Si Sûzel se trouvait là, aussitôt elle rougissait et se sauvait bien vite, et le vieil anabaptiste disait: «Vous faites trop d'éloges à cette enfant, monsieur Kobus; vous la rendrez orgueilleuse d'elle-même.

—Bah! bah! il faut bien l'encourager, que diable; c'est tout à fait une bonne petite femme de ménage: elle fera la satisfaction de vos vieux jours, père Christel.

—Dieu le veuille, monsieur Kobus, Dieu le veuille, pour son bonheur et pour le nôtre!»

Ils déjeunaient alors ensemble, puis allaient voir les travaux, qui marchaient très bien et prenaient une belle tournure.

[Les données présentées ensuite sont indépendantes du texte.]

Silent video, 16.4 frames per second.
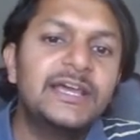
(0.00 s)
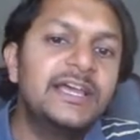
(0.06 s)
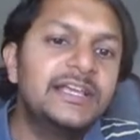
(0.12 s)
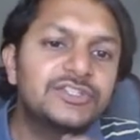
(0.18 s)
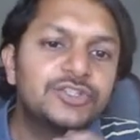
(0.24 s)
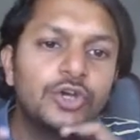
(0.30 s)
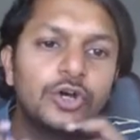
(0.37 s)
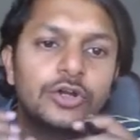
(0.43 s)

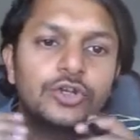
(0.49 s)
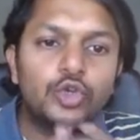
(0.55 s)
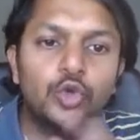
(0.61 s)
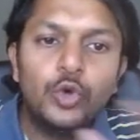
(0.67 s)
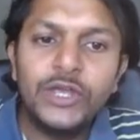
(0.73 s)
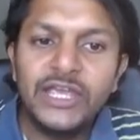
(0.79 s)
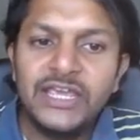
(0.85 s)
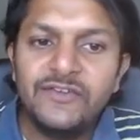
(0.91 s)
So
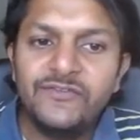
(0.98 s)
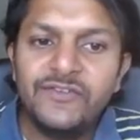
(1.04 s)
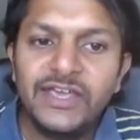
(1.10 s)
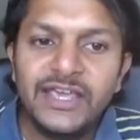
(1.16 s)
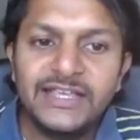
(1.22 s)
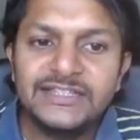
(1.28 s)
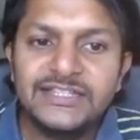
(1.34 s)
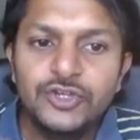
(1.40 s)
2 EV
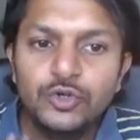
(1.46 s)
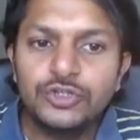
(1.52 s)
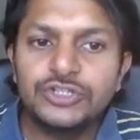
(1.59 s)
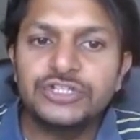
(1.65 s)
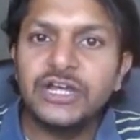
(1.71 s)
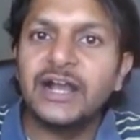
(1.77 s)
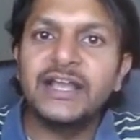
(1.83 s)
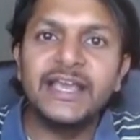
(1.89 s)
is used
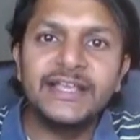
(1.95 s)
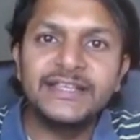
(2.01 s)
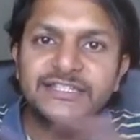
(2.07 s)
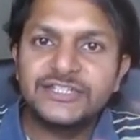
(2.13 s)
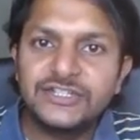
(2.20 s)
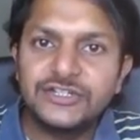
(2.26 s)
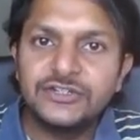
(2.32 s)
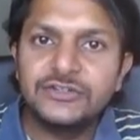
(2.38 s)

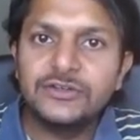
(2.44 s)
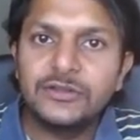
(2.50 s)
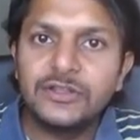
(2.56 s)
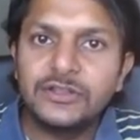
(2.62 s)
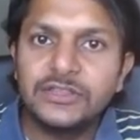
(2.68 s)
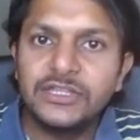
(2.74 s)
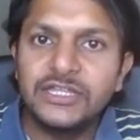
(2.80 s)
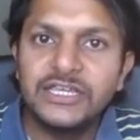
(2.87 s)
against
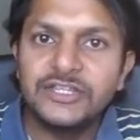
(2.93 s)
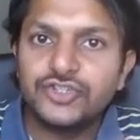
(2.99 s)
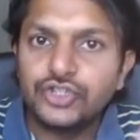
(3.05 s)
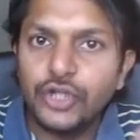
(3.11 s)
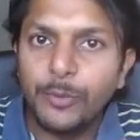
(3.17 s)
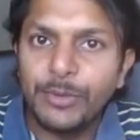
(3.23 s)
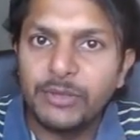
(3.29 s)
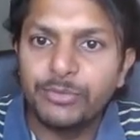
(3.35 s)
the
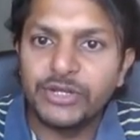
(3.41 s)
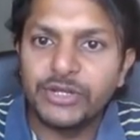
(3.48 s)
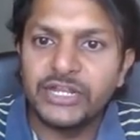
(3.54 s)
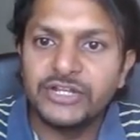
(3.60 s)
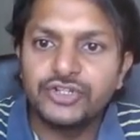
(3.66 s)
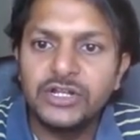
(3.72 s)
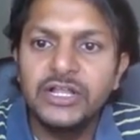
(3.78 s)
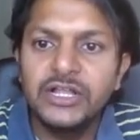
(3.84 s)
stopping
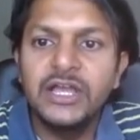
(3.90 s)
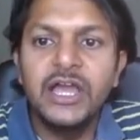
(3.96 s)
potential.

Après cela, le fermier retournait aux champs, et Fritz rentrait fumer une bonne pipe dans sa chambre, les deux coudes au bord de sa fenêtre, sous le toit, regardant travailler les ouvriers, les gens de la ferme aller et venir, mener le bétail à la rivière, piocher le jardin, la mère Orchel semer des haricots, et Sûzel entrer dans l'étable avec un petit cuveau de sapin bien propre, pour traire les vaches, ce qu'elle faisait le matin vers sept heures, et le soir à huit heures après le souper.

Souvent alors il descendait, afin de jouir de ce spectacle, car il avait fini par prendre goût au bétail, et c'était un véritable plaisir pour lui, de voir ces bonnes vaches, calmes et paisibles, se retourner à l'approche de la petite Sûzel, avec leurs museaux roses ou bleuâtres, et se mettre à mugir en chœur comme pour la saluer.

«Allons, Schwartz, allons, Horni... retournez-vous.... Laissez-moi passer!» leur criait Sûzel en les poussant de sa petite main potelée.

Ils ne la quittaient pas de l'œil, tant ils l'aimaient; et quand, assise sur son tabouret de bois à trois pieds, elle se mettait à traire, la grande Blanche ou la petite Roesel se retournaient sans cesse pour lui donner un coup de langue, ce qui la fâchait plus qu'on ne peut dire.

«Je n'en viendrai jamais à bout, c'est fini!», s'écriait-elle.

Et Fritz, regardant cela par la lucarne, riait de bon cœur.